I Can Help You Make More Sandies

One of the biggest reasons amateurs struggle with bunker shots is they don’t keep a level head. No, I don’t mean they panic. I mean literally. Their heads dip as they swing the club down into the sand, or they pull up to try to help the ball out of the bunker. If you want to consistently skim the club through the sand under the ball, which is the whole deal on bunker shots, you have to keep your head as level as possible.

Here’s how you make that happen:

It’s really hard to slide the clubhead through the sand and under the ball if you swing from your normal address height. The motion is too up and down. You can see here I’ve widened my stance to get lower to the ground. Keep in mind that whatever posture you’re in, you’ll need to maintain it. Don’t get so low that your body isn’t stable.

Even though you’re supposed to hit a greenside bunker shot fat, you don’t want the club entering the sand too far behind the ball. You still have to propel it out. Pick a spot just behind the ball, and focus on that spot when you swing. It might help to pretend the ball isn’t even there.
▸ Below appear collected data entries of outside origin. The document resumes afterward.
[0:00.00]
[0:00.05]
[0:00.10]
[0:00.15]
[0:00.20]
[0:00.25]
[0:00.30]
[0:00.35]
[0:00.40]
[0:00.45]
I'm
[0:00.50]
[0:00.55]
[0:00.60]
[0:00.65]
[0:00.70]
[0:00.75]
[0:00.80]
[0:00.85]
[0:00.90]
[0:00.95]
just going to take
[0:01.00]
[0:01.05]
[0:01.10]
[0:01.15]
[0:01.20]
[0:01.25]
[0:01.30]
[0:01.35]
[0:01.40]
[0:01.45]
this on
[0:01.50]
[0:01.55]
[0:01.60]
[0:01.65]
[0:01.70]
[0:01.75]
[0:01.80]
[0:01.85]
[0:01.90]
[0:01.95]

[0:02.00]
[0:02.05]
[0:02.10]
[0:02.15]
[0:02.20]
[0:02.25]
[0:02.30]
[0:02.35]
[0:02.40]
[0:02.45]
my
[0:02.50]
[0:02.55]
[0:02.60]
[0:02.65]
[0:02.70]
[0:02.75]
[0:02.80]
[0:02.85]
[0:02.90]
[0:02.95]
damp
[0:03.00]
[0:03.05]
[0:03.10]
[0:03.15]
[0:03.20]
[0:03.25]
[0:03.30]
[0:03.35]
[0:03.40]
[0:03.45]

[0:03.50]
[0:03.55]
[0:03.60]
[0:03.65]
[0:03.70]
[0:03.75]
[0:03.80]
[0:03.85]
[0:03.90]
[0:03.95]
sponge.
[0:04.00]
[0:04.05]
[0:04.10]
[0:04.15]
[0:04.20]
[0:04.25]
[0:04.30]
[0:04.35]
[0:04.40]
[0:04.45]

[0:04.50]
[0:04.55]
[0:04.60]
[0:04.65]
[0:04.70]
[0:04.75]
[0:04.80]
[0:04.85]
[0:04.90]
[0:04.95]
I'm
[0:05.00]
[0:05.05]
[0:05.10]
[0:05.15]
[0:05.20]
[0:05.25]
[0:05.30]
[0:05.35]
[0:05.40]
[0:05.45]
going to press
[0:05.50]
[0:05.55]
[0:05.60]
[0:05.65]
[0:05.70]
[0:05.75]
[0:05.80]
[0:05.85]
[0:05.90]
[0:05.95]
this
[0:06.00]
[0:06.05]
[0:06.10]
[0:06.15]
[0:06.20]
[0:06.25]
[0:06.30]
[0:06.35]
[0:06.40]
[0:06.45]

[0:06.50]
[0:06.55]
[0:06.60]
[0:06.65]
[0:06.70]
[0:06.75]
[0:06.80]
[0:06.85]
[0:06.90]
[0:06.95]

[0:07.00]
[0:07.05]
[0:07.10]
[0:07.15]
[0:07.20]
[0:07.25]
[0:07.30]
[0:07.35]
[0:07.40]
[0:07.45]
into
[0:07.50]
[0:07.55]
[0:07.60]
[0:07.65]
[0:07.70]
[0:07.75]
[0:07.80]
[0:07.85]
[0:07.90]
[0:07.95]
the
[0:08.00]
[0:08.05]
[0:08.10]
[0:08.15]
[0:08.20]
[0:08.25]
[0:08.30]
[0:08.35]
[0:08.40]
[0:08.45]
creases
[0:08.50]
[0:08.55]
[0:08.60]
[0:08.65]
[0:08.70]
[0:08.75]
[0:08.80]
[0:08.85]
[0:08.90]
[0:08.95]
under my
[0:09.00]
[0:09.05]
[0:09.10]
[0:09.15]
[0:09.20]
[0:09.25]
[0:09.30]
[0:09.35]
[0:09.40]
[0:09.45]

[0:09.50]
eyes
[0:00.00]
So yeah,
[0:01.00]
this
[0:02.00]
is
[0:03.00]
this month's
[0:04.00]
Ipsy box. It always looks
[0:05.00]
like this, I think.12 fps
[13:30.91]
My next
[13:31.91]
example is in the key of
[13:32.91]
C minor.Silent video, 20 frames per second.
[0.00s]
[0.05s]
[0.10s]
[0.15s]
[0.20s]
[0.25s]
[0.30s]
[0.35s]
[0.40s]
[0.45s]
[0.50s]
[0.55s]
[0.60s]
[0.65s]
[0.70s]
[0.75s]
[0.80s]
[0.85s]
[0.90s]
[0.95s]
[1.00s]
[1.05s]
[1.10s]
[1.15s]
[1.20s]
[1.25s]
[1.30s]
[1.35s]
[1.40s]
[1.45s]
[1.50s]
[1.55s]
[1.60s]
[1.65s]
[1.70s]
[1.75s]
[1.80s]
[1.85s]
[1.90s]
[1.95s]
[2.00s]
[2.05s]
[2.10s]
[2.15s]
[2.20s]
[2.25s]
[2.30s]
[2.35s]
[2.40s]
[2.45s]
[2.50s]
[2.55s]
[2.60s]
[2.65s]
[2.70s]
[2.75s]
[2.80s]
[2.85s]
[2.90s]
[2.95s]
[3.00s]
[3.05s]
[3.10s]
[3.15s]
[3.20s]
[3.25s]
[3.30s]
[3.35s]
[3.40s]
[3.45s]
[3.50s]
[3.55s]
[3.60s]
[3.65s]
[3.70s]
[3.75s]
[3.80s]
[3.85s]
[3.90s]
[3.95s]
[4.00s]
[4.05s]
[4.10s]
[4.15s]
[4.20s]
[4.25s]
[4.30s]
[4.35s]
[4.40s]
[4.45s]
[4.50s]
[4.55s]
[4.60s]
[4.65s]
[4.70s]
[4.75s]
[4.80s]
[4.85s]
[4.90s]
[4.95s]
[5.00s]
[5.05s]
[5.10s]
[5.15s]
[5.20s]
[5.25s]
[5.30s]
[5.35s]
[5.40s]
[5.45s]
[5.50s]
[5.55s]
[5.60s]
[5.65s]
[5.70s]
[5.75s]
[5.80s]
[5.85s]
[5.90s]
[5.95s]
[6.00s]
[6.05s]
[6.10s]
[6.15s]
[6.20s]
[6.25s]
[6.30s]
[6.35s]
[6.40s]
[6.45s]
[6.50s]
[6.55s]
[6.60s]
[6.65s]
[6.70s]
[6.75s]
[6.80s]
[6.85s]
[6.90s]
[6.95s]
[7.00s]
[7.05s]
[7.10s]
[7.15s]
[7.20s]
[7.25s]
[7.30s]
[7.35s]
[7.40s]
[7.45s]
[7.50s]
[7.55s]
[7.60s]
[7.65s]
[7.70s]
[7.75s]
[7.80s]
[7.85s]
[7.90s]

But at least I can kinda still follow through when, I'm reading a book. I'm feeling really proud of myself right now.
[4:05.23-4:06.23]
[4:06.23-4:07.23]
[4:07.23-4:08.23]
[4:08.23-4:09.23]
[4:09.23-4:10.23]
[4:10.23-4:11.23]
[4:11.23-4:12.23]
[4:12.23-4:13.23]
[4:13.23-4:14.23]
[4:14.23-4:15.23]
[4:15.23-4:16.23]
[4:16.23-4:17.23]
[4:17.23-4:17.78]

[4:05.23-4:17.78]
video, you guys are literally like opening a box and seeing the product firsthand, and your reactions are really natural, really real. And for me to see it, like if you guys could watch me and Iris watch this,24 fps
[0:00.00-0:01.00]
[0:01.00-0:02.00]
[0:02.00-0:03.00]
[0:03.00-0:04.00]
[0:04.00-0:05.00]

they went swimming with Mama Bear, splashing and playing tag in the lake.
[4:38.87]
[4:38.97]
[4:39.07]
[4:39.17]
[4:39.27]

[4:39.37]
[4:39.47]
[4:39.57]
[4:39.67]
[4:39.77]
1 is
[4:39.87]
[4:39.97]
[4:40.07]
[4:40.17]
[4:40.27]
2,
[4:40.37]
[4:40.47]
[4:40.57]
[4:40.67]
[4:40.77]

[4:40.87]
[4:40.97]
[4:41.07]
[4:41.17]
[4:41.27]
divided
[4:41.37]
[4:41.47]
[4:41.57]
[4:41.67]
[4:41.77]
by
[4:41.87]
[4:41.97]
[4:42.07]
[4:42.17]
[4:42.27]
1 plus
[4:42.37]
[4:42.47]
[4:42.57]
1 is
Another thing I see amateurs
do is quit on the swing when the club enters the sand. Don’t be afraid you’re going to hit the shot too far. Trust me, you can make a full swing as long as you skim the clubhead under the ball. It’ll come out high, land softly and stop fast. That’s how to set yourself up for a sandy.


Jason Day, who won the WGC-Accenture Match Play last year, got up and down from greenside bunkers 51 times on tour in 2014. His sand-save percentage (57.30) ranked 20th.